The Steam Holiday Auction page currently reports that Valve Software is facing issues with Gems and has temporarily shut down auctions. The company didn't say when the auctions will resume, but instead it claimed that elves are banging out the issues. Santa did not provide a comment.
Valve Software introduced the Steam Holiday Auction on Thursday night. Steam gamers can turn unused inventory items such as trading cards and backgrounds into a virtual currency called "Steam Gems." These Gems can be used to bid on nearly 2,000 game codes (100 copies of each).
According to an FAQ, the first auction ends on Monday, December 15. There will be a new auction every 45 minutes until Thursday, December 18 at 10am PST. At the end of each round, the top bidder will be awarded one of each title. Participants can keep track of their bids in the My Bids section of their account.
"Select a game from the Auctions list and enter your bid. Gems are removed from your Inventory when they are used to bid and will be returned to your Inventory if the bid is canceled," read the FAQ.
Shortly after Valve opened the bidding gates on Thursday evening, reports began to surface that some players have found a way to duplicate their Gems. This not only gives them an advantage when bidding on a game, but it provides extra cash in the secondhand Gems market.
"Sorry, but there have been some issues with Gems and the Steam Holiday Auction has been temporarily closed," Valve stated. Additional reports claim that Valve removed Gems from every participant's inventory and then placed the Gems back into the accounts of gamers who acquired them legitimately.
Valve's FAQ reports that once the auctions have ended, participants can use their unused Gems to create Booster Packs.
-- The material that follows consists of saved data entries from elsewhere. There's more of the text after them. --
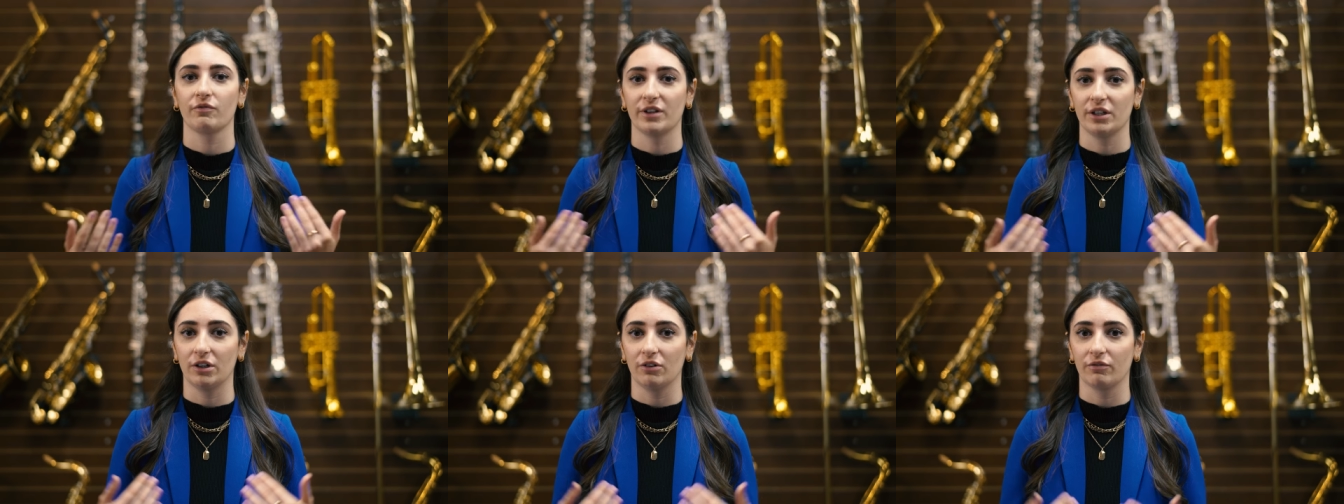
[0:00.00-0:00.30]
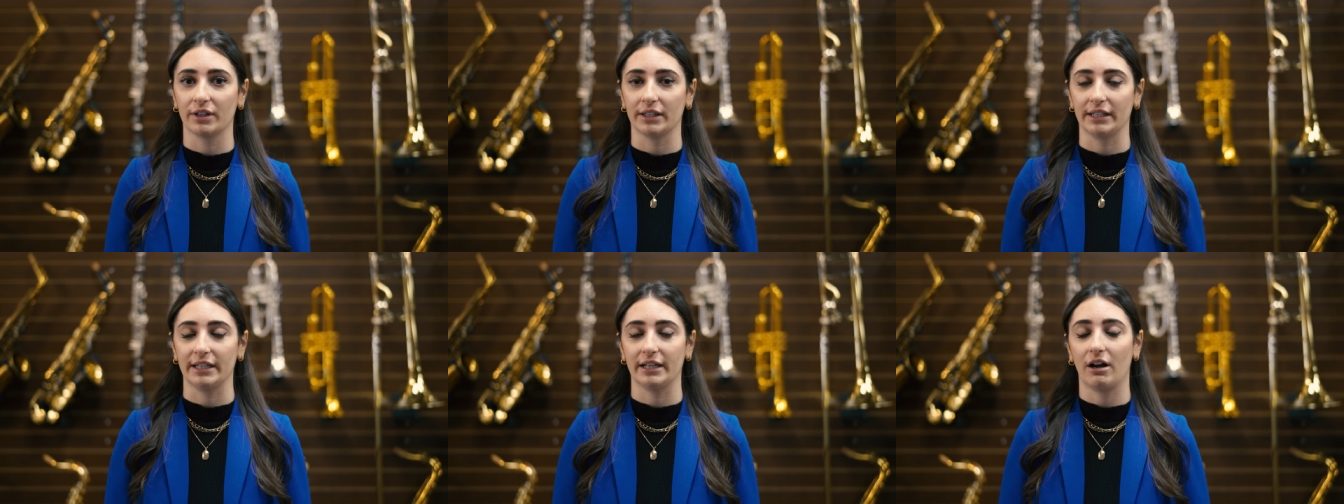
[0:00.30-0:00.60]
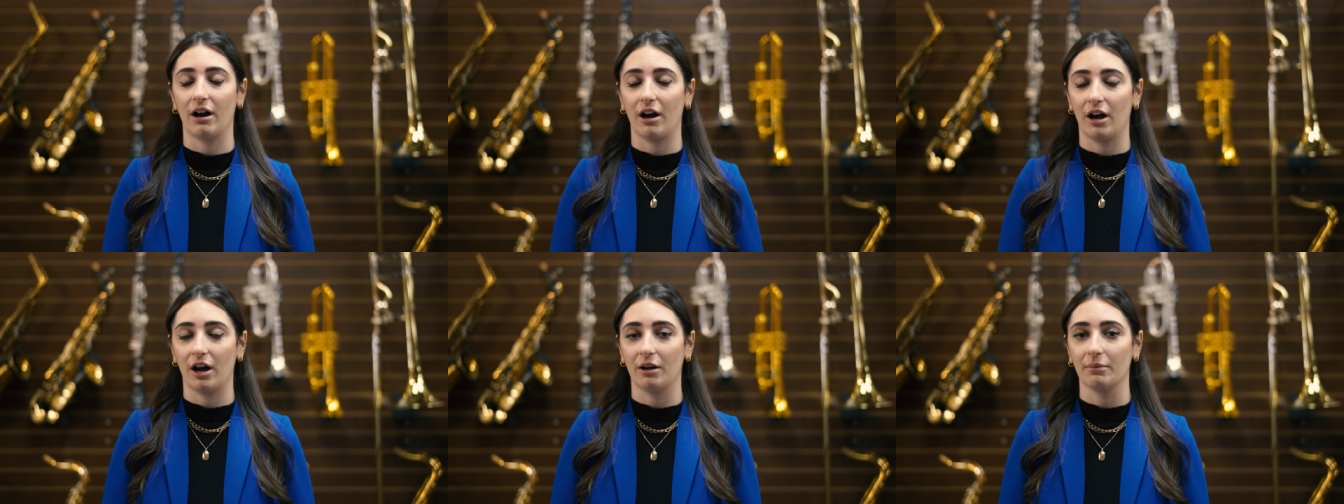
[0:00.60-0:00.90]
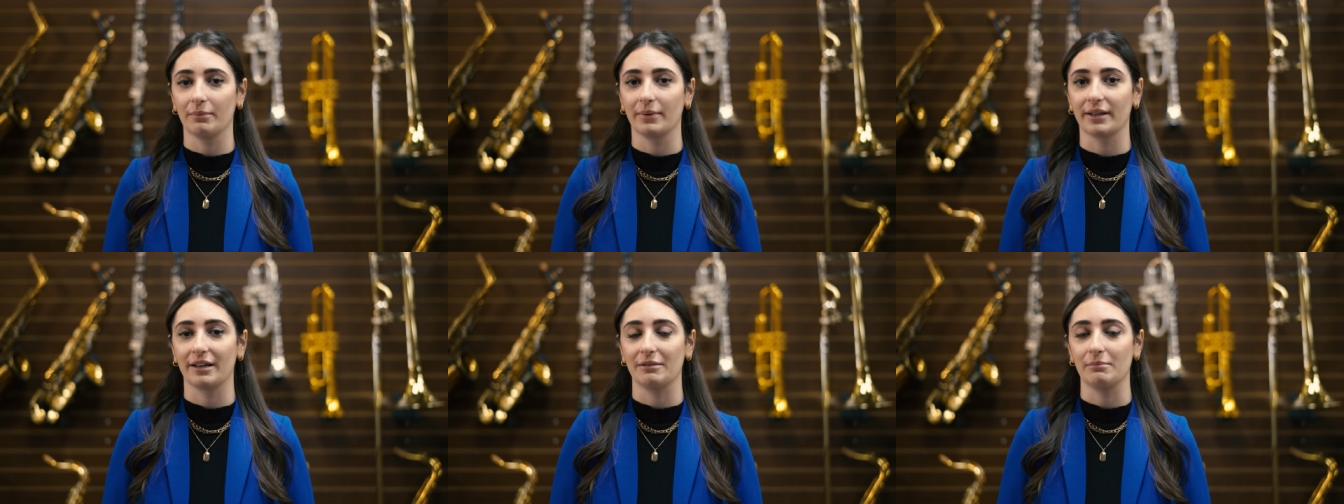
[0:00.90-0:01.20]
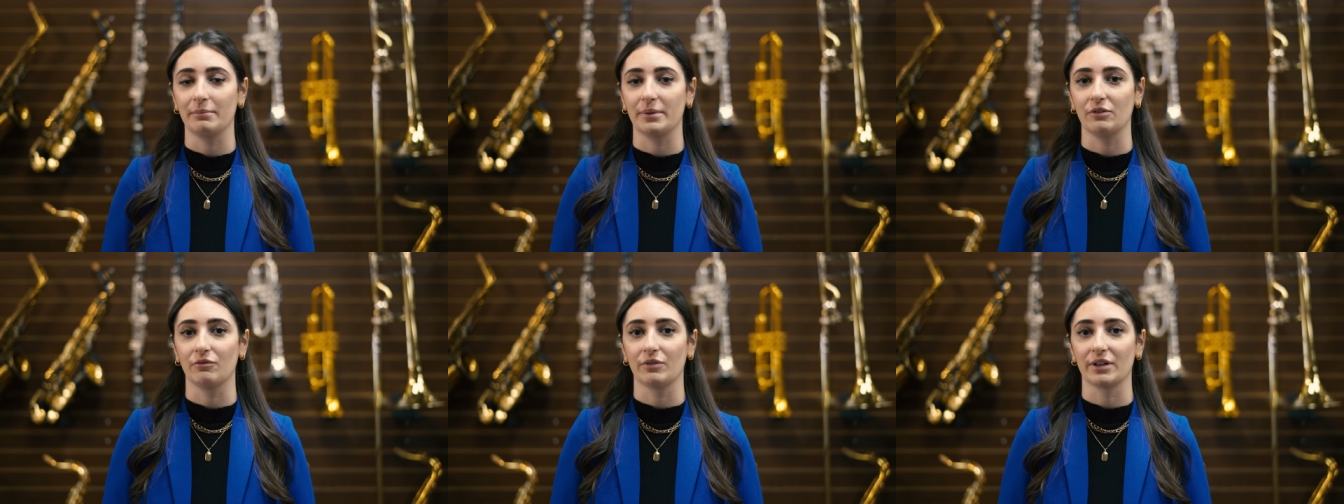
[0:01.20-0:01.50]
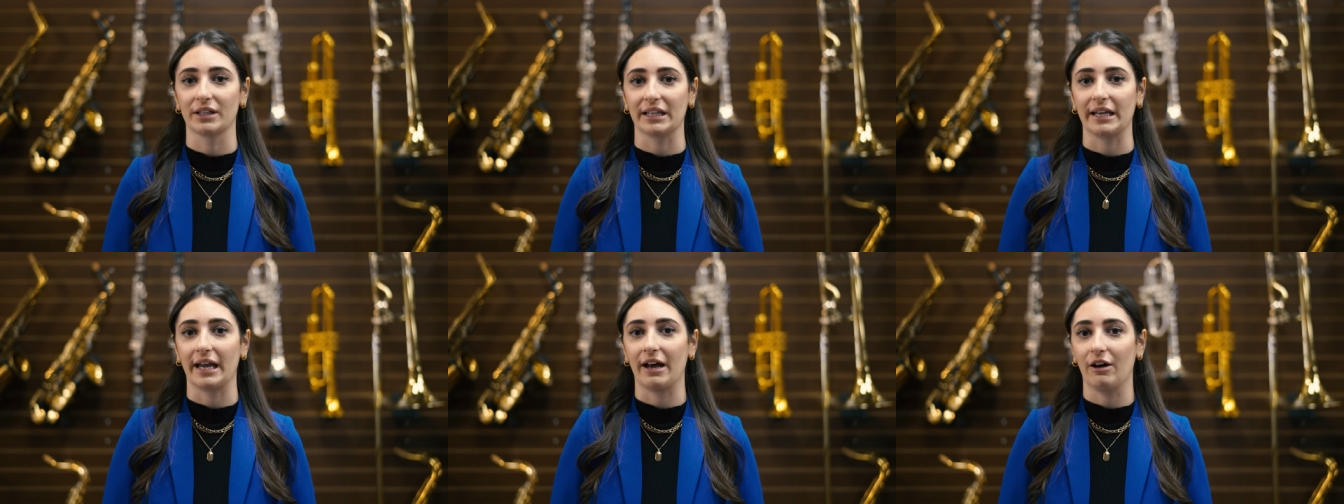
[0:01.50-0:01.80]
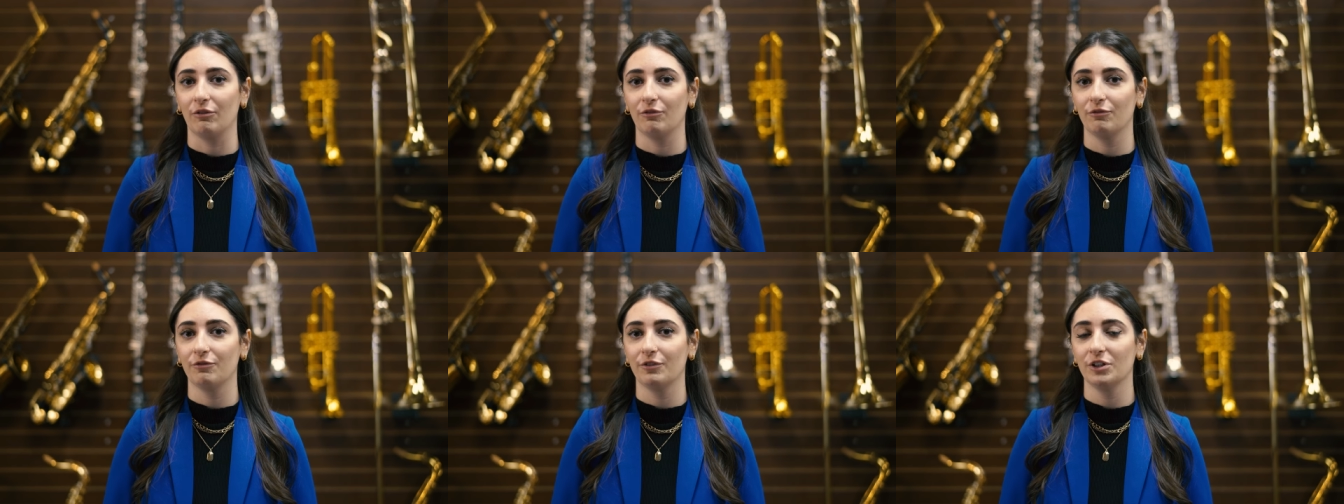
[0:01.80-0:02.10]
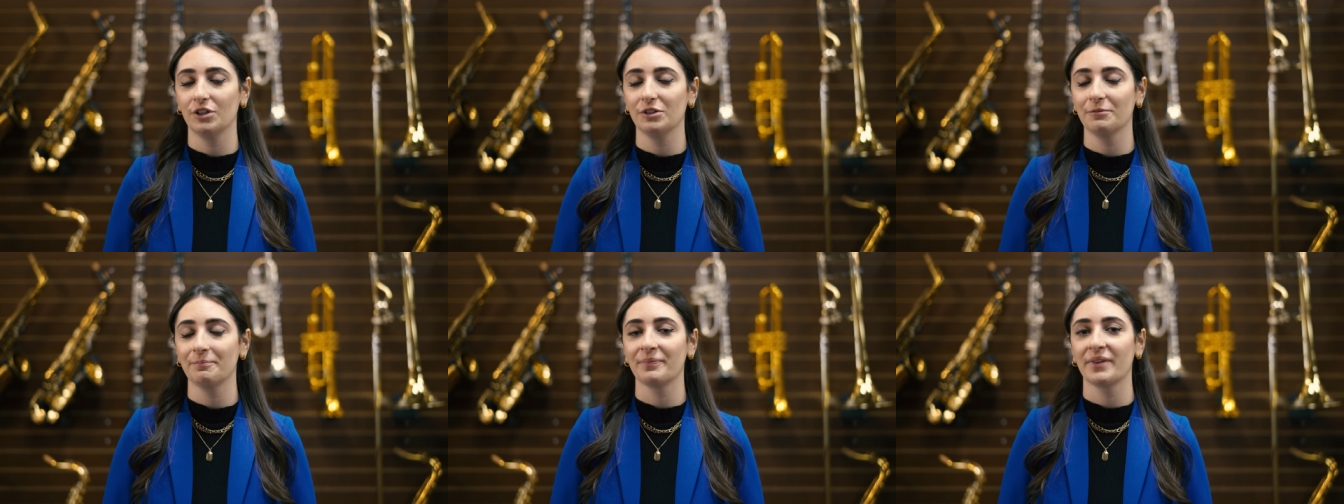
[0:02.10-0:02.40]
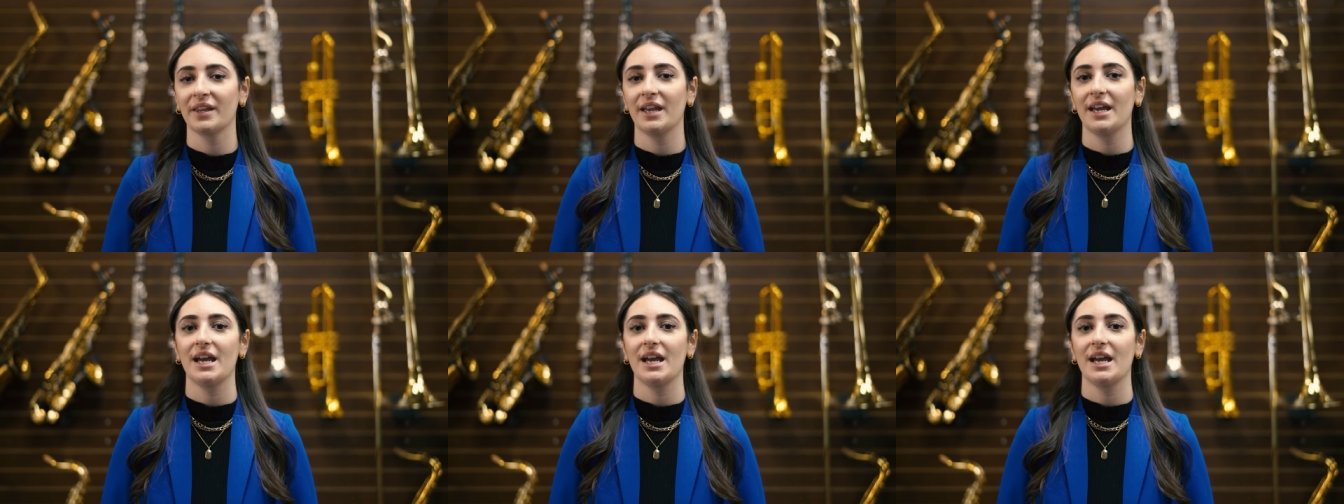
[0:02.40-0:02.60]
feel really calm can be really helpful.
However, due to Valve's silence on the matter, there's no indication that the Auctions will move forward as planned. Will the first auction still end on Monday, or will the company revise the schedule accordingly?
The duping incident is unfortunate, as it ruins the experience for gamers who have legitimately converted their items or have spent real money on Gems. Those involved with the duping are likely feeling the swift swing of Valve's banhammer right about now.